Elastic constants of defected and amorphous silicon with the environment-dependent interatomic potential

The elastic constants of a wide range of models of defected crystalline and amorphous silicon are calculated, using the environment-dependent interatomic potential (EDIP). The defected crystalline simulation cells contain randomly generated defect distributions. An extensive characterization of point defects is performed, including structure, energy and influence on elastic constants.

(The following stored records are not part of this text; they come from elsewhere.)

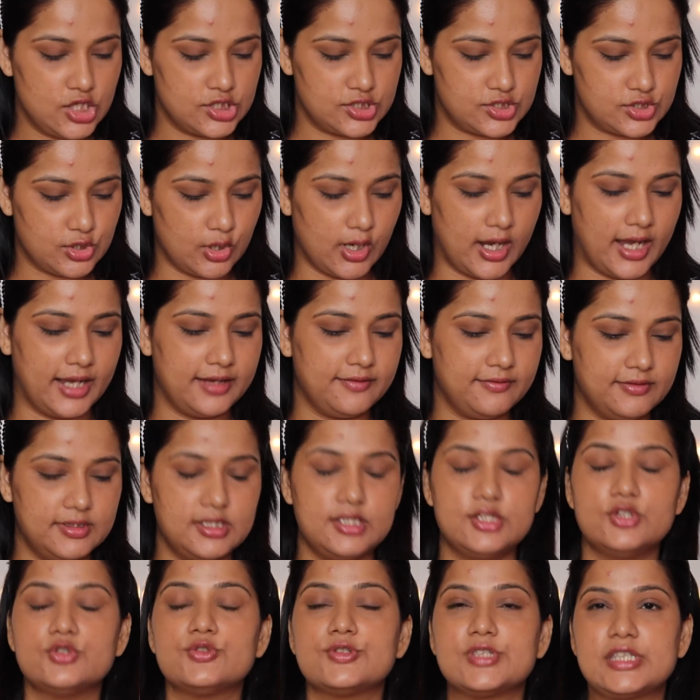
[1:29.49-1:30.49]
So I
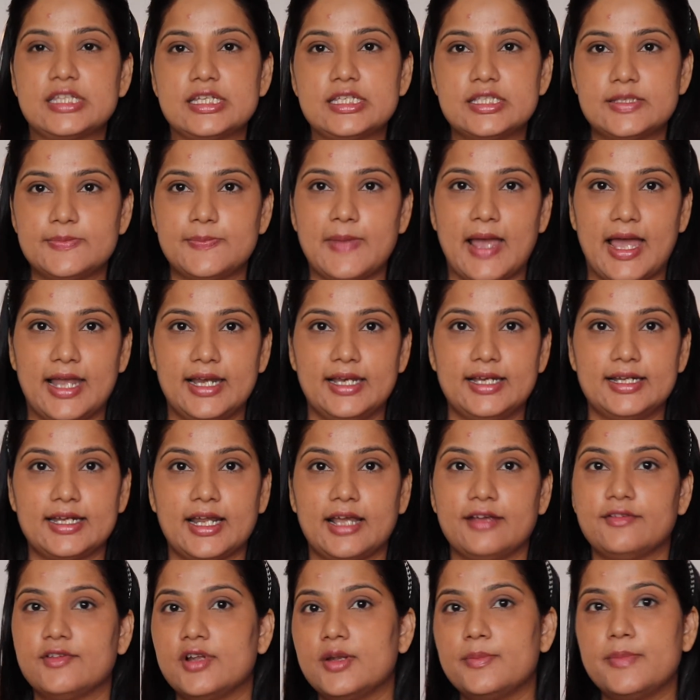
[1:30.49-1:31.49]
will use this palette.
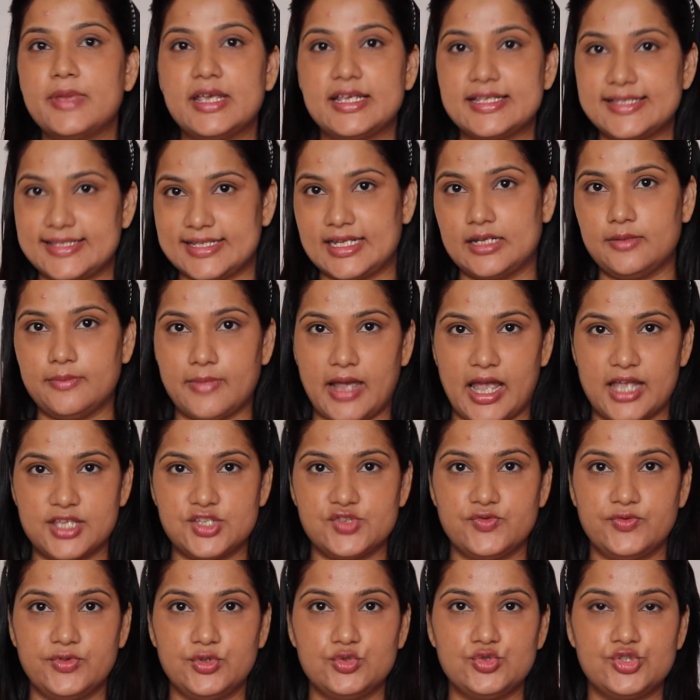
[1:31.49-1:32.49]
I will mix and
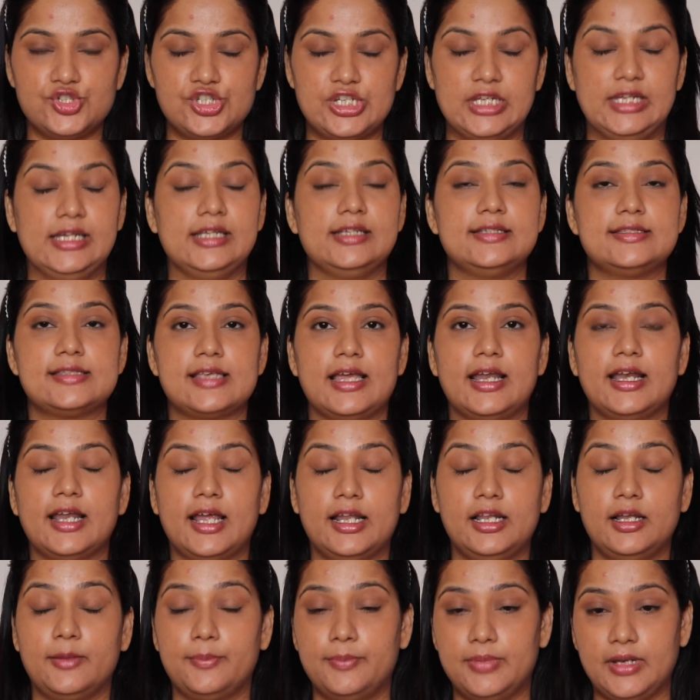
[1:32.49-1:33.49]
match few shades and
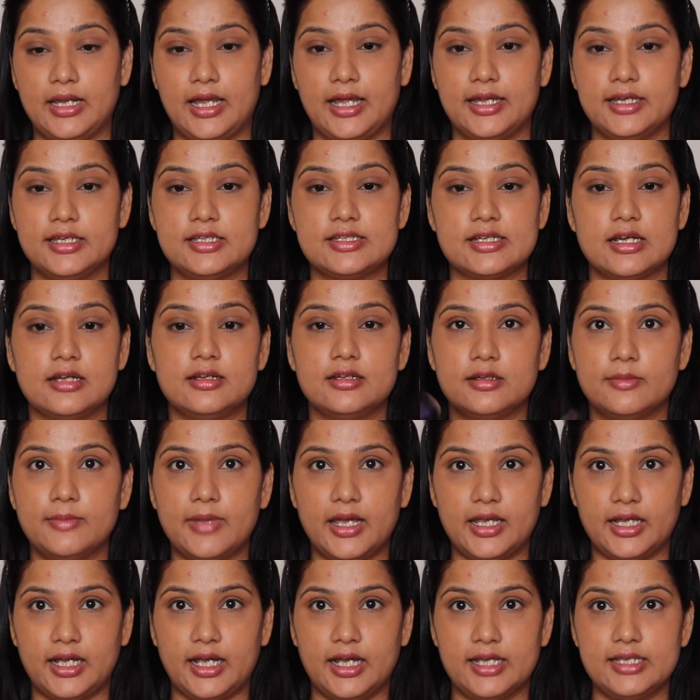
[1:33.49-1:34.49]
I'll apply it under
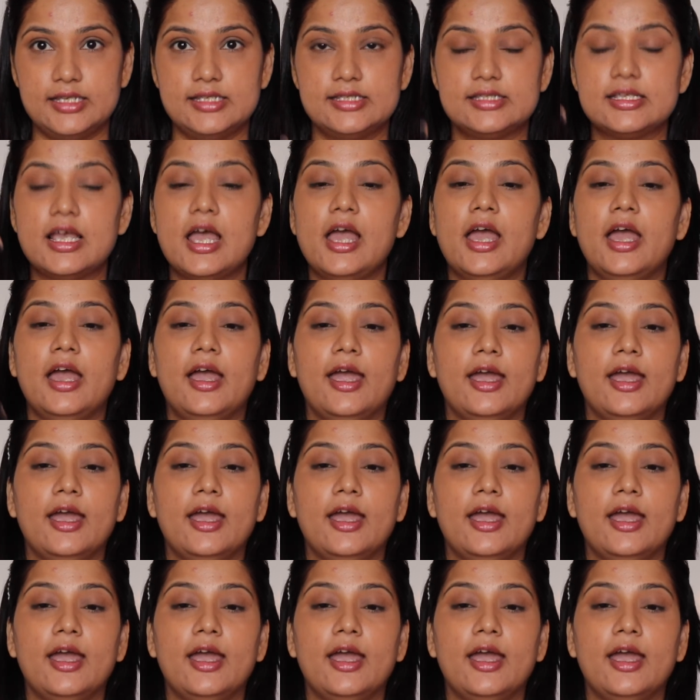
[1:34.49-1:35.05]
my eyes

Three important conclusions are drawn. (1) Defects have independent effects on the elastic constants of silicon up to (at least) a defect concentration of 0.3%. (2) The linear effect of Frenkel pairs on the <110> Young's modulus of silicon is -1653 GPa per defect fraction. (3) 17 different point defect types cause a very similar decrease in the <110> Young's modulus: -(0.28+/-0.05)% when calculated in isolation using a 1728-atom cell. These principles will be very useful for predicting the effect of radiation damage on the elastic modulus of silicon in the typical case in which point-defect concentrations can be estimated, but the exact distribution and species of defects is unknown. We also study amorphous samples generated in quenching the liquid with EDIP, including an ideal structure of perfect fourfold coordination, samples with threefold and fivefold coordinated defects, one with a nanovoid, and one with an amorphous inclusion in a crystalline matrix. In the last case, a useful finding is that the change in the Young's modulus is simply related to the volume fraction of amorphous material, as has also been observed by experiment.